In 1987, Bill See and his band Divine Weeks set out on a 33 day tour. The book follows the band, showing their ups and downs while also giving a bit of their history through flashbacks. It was interesting to see the different circumstances each person came from and the way music brought them together. The time jumps in the flashbacks didn’t always flow well but they did portray the way our minds wander while serving the purpose of telling the back-story.

I loved seeing the other side of a tour when they have to get out there and play because they love the music so much. See gave great insight and started off really strong. I connected with his story right away but it did slow around the middle of the book. It became a bit repetitive and at times seemed too cliché but I reconnected with it towards the end.

I think I would have connected even more with the story if I was a bit older and actually aware of music while this was all happening but I was still able to relate it to my experiences at shows and the music I love and that was the best part of the story for me.

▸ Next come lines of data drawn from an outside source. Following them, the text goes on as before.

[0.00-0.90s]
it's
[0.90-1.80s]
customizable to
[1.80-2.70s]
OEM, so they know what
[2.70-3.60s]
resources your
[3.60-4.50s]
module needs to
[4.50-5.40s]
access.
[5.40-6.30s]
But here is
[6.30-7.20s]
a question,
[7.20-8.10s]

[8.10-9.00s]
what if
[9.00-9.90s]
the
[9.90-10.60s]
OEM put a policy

If  you are curious about the music of Divine Weeks, check out Bill's website.

**Source: from author for review

Tuesday, November 8, 2011

A Walk in the Woods - Bill Bryson

A Walk in the Woods (audiobook)
By Bill Bryson

A walk in the Woods is about simple that, a walk in the woods. Bill Bryson and his friend Stephen Katz take a long…very long…walk on the Appalachian Trail. While Bryson recounts his preparation for his long walk as well as the walk itself, he also scatters facts that are both fun and freaky throughout the story. Facts that will make you want to hop on the AT bandwagon and at the same time run screaming.

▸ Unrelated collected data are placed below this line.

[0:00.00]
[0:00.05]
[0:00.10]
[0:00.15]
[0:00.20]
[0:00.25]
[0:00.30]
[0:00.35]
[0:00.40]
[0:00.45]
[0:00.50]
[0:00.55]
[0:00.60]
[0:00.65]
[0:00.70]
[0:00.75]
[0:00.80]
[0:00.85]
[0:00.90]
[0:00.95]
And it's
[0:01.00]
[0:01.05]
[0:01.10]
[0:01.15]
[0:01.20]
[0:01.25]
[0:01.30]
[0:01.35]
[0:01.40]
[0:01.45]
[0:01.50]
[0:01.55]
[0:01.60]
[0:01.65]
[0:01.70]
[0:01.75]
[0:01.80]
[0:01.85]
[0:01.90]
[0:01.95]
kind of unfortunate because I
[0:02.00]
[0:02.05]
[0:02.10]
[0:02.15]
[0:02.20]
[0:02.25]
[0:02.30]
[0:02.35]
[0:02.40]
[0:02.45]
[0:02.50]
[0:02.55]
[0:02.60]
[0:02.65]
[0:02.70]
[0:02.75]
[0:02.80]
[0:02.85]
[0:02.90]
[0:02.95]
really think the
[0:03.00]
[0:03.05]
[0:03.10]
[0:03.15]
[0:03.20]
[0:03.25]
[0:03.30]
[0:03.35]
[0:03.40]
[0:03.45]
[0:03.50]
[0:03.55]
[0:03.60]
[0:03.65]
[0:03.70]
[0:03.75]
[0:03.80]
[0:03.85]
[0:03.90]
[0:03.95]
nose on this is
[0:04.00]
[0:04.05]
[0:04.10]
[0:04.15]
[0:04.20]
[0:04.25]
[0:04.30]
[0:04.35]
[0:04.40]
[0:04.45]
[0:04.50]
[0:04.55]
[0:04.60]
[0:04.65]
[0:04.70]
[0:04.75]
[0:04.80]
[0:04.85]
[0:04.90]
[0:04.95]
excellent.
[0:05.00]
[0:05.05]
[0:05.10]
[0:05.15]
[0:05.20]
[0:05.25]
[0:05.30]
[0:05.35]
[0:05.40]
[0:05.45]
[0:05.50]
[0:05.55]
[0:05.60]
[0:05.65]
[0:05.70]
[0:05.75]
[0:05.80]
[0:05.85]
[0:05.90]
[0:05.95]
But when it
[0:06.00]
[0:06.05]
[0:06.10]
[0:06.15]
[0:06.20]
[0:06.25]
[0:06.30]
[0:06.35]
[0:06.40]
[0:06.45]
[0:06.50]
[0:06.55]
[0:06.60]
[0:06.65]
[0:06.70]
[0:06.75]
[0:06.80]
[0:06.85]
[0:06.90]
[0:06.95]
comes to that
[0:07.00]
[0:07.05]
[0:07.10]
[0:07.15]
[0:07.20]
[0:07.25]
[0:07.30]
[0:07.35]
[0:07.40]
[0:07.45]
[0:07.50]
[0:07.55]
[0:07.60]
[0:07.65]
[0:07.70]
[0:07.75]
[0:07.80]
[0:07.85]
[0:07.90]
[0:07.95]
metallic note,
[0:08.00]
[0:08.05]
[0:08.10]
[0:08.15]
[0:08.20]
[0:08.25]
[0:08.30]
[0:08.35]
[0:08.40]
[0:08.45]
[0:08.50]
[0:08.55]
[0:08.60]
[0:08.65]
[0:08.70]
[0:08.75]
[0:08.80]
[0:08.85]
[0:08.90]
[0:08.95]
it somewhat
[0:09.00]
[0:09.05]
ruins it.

I took listening to this book as a long and slow process and I loved that about it. I dabbled in it while I cleaned and trudged along with him on my longer drives and let me tell you, I was fully entertained the entire time. I was constantly pausing it and turning to my husband with an “oh my God you have to hear this” story.

Listening to an audiobook narrated by the author can be a very hit or miss thing but I am happy to say that Bill Bryson stepped up. He had a remarkable way of bringing the characters to life, probably because he not only wrote them but actually knew them. I loved Katz and all his faults. He brought the story to life and also made it relatable. This is definitely a story that I would recommend listening to when you really need to get a taste of nature.

**Source: courtesy of my lovely local library

Friday, November 4, 2011

Catching up on awesome stuff!

I meant to write this post a while ago but I was out of town and then I got
disgustingly sick.  Don't you just hate that!

I'm blurry with excitement!
Last Friday I went to a book signing for Daughter of Smoke and Bone by Laini Taylor (watch for my review).  I met up with the awesome Stephanie D of Misfit Salon and we had a blast listening to Laini talk about the book.  She even read the piece that included my favorite line from the book but she said it was the most quoted line so I guess I'm not as unique as I thought.  Or maybe it is just that good.  Read it and find out! is.

Anyway...I talked to another local blogger named Stephanie who just got an agent for her freaking awesome right!!!  Then went for some hot chocolate and chit chat.  It was the start of an awesome weekend.

Also, congratulations to the winner of my Blogiversary Giveaway!!